BIG LAKE, Mo. -- After months of brutal flooding along the Missouri River, farmers are making their final push to repair their land and construction crews are rushing to fix levees as the spring planting season gets underway.
The Missouri River rose to record levels last year after the U.S. Army Corps of Engineers began releasing massive amounts of water from upstream reservoirs that had been inundated with melting snow and heavy rains. The onslaught lasted for more than 100 days, busting levees, carving gouges up to 50 feet deep and dumping tree limbs, pieces of children's swing sets, gas cans and other debris on farmers' fields.
"The worst part of it was getting back and seeing the devastation and dealing with the devastation, cleaning up the houses, cleaning up the buildings, dealing with the debris in the fields and removing the sand," said Leo Ettleman, 57, of Percival, Iowa, who saw about 1,700 of the 2,500 acres he farms flooded last year when a federal levee broke.
So much sand was left behind that some farmland resembles a desert, complete with sand storms that have been filling in drainage ditches and leaving irrigation systems partially buried. Once plants sprout, there is a risk of blowing sand battering the seedlings or covering them up entirely.
"In some cases we had sand drifts 15 feet deep or more," said John Wilson, an extension educator for the University of Nebraska-Lincoln, who added that in other fields the problem is massive erosion. "Some of them, they're just getting abandoned. It costs more than the land is worth to reclaim it."
There are no official estimates about how much flood-battered land will go unplanted this spring. Eddie Hamill, the U.S. Department of Agriculture's Farm Service Agency state executive director for Missouri, estimated farmers might give up on between 10 and 25 percent of the flooded land this year, depending on the weather. Planting season throughout a large swath of the Midwest generally runs from mid-April through May.
Besides the expense and time that goes into cleaning up damaged lands, farmers are facing the prospect of lower yields. That's because the land was flooded for so long the water killed not just plants but a type of fungus that attaches to their roots and helps them absorb more water and nutrients, Wilson said.
In time, spores of the fungus will repopulate the soil. Until the soil recovers, farmers are being told they will need to provide more fertilizer, particularly those containing phosphorus, Wilson said. But he added that an exact solution is a guess, because the type of flooding farmers experienced last year is an anomaly.
"This is really uncharted territory," he said. "Most of the floods, it comes in and the water goes up and the water goes down. And it's a matter of 10 days or two weeks, tops. Whereas this is really different. We had water standing on a lot of these fields for three months or more."
Some farmers, particularly those in northwest Missouri, already are struggling to hang on after a series of recent floods that culminated with last year's deluge.
The Missouri River flooded 207,000 acres of farmland in Missouri alone, and the lost crops cost the state's farmers nearly $110 million after crop insurance and other disaster payments, according to a report from an agricultural economist at the University of Missouri. Meanwhile, losses totaled $46.1 million in a six-county region of southwestern Iowa and $41.1 million in eastern Nebraska after crop insurance and other disaster payments, according to Farm Bureau reviews in both states.

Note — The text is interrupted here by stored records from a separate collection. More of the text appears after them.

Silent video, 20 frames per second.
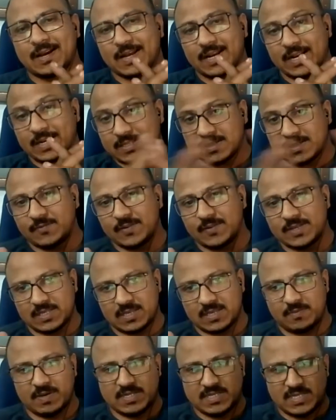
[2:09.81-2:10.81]
करेक्शन फेस
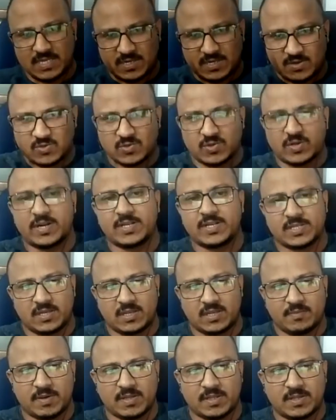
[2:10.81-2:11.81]
के बाद एक कंसोलिडेशन
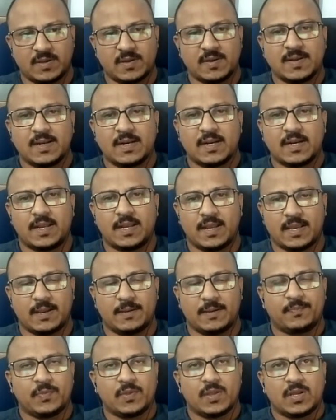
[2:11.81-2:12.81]
के बाद ठीक है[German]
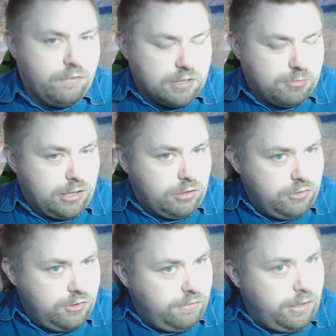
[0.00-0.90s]
Festplatte
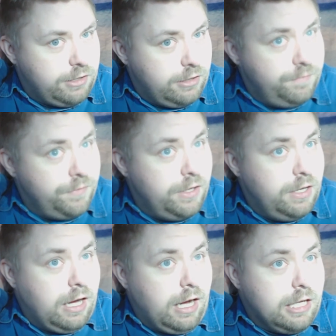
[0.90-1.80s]
und so weiter.
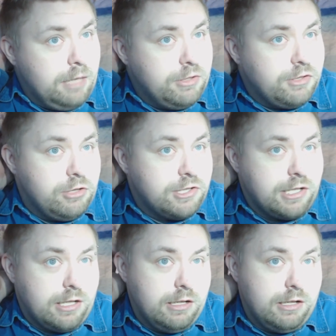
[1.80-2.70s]
Angeblich soll es
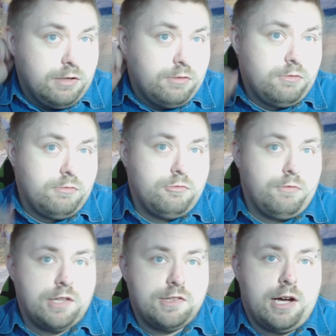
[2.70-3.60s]
äh,
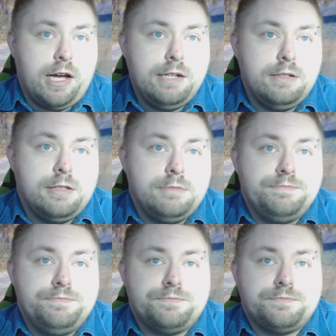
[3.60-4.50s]
soweit sein.
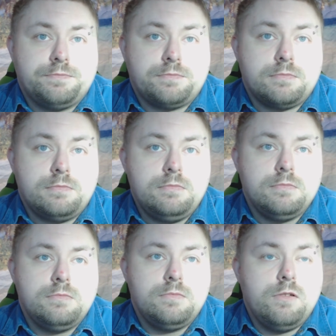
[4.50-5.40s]
Ähm,
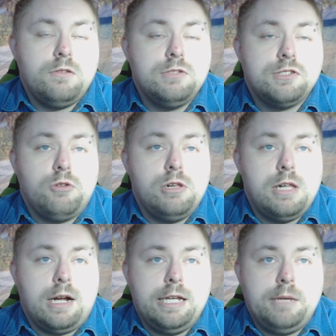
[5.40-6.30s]
und es
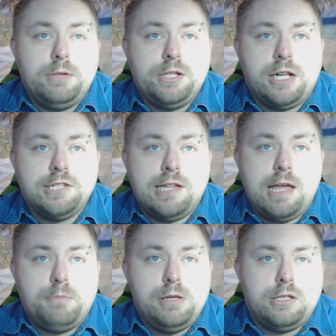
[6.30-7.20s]
soll angeblich als
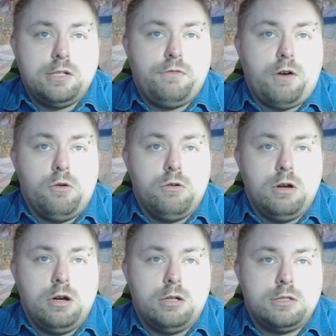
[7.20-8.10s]
Apple TV,
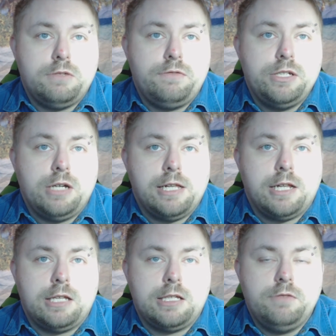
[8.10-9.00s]
äh, TV
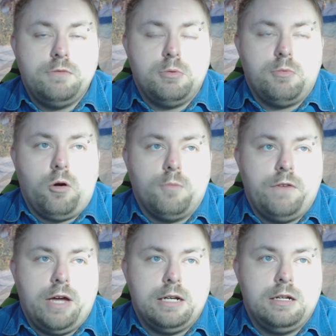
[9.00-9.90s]
Alternative beworben
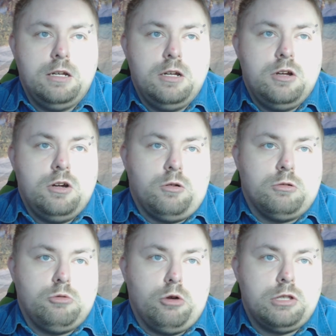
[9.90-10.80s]
werden
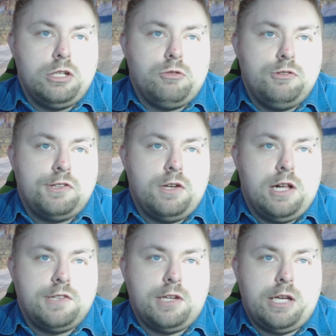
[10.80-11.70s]
und deutlich günstiger
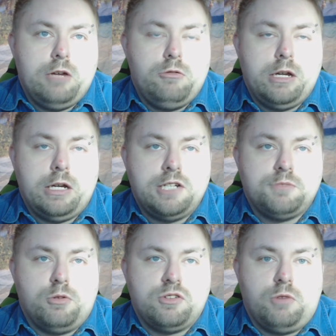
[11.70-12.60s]
als der reguläre
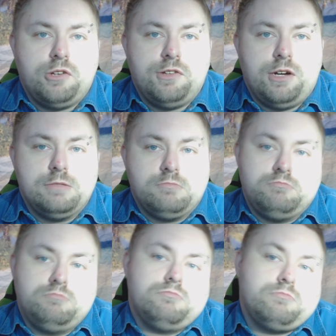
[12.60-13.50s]
Xbox One sein.
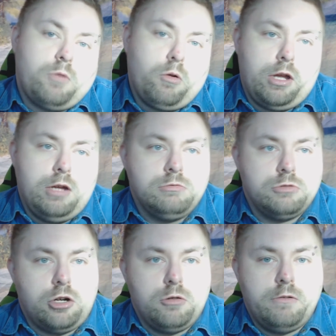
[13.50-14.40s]
Okay,
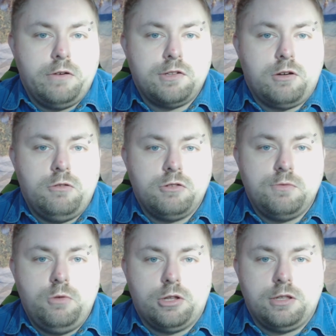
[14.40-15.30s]
schauen wir mal, was
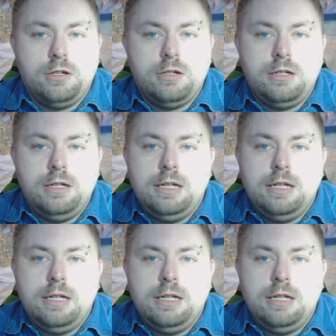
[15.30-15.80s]
draus wird, ne?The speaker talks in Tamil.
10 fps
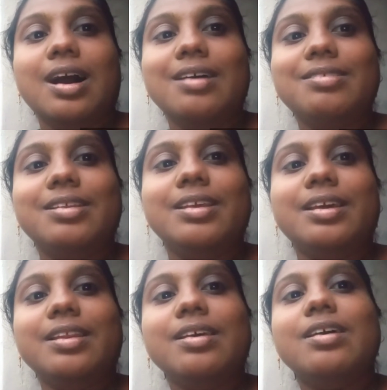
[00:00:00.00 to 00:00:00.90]

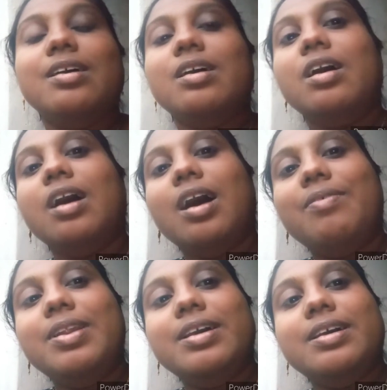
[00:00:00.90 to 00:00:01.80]
ஆசிரியர்
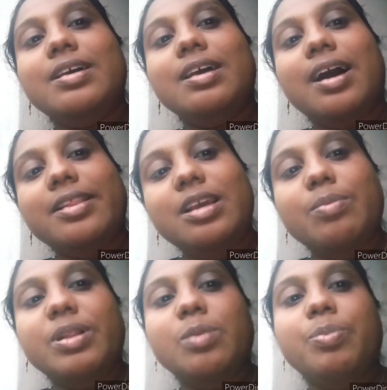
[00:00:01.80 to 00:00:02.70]
அவளுக்கு அதிக
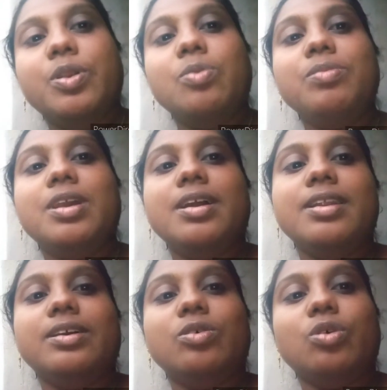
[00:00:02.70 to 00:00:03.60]
மதிப்பெண்ணும்
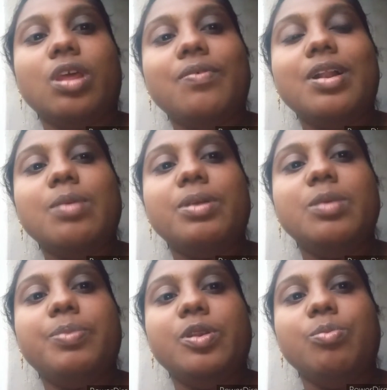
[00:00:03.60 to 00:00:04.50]
எங்களுக்கு குறைவான
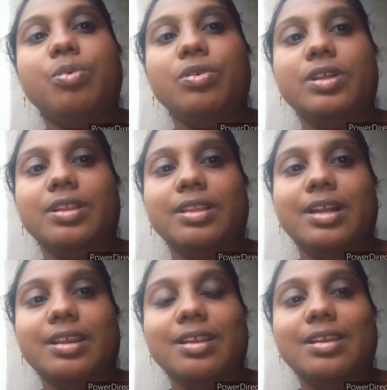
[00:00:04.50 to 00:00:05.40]
மதிப்பெண்ணும்
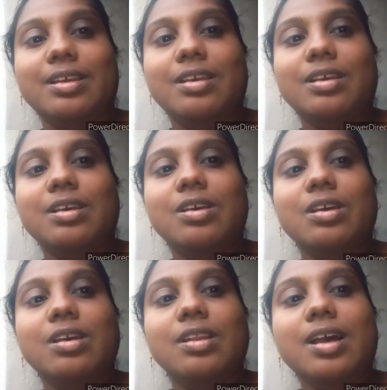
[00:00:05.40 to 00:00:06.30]
போட்டிருந்தார்
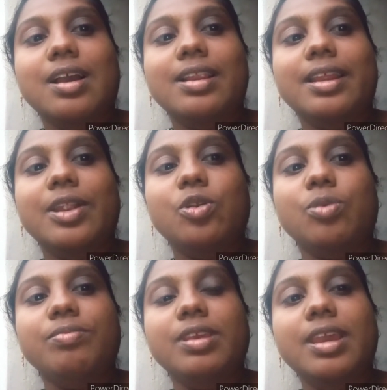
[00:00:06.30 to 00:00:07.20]
நாங்கள்
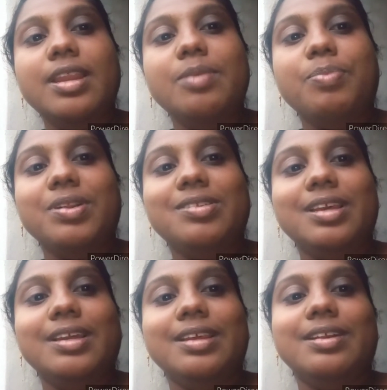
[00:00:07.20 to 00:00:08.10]
கேட்டோம் ஏன் இப்படி
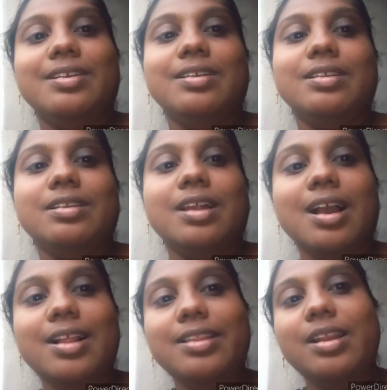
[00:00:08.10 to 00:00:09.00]
செய்கிறீர்கள்
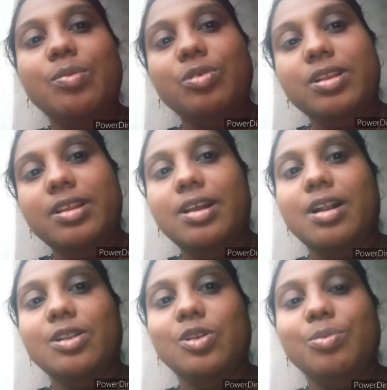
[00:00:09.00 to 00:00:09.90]
நாங்கள் தானே முதலில்
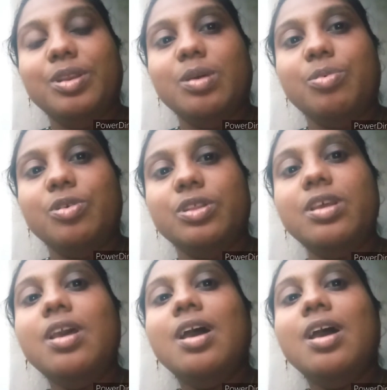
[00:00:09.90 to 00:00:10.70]
காட்டினோம் என்றபொழுதுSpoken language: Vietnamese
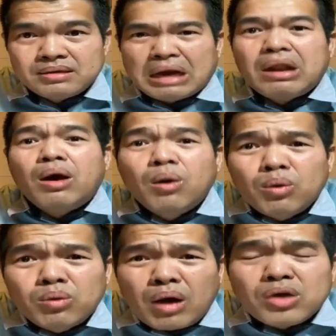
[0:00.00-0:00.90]
hay là
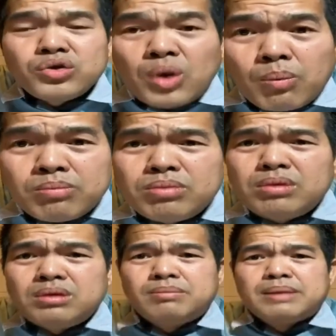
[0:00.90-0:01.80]
u hay dốm,
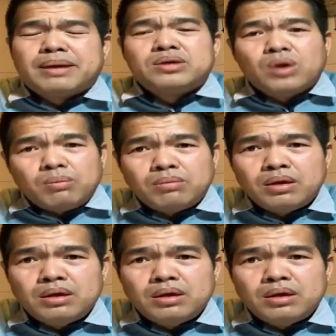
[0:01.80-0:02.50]
mách mình dốm,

Besides the lost income, many farmers whose land sits behind still busted levees will likely face higher crop insurance payments. In some cases farmers will pay twice as much for the federally subsidized policies, which cover part of farmers' losses from such things as drought, flooding, hail, wind, insects and plant disease.
"It's just one nightmare after another," said northwest Missouri farmer Donald Tubbs, who sold 320 mostly sand-covered acres to the corps this year to be used for ecosystem restoration.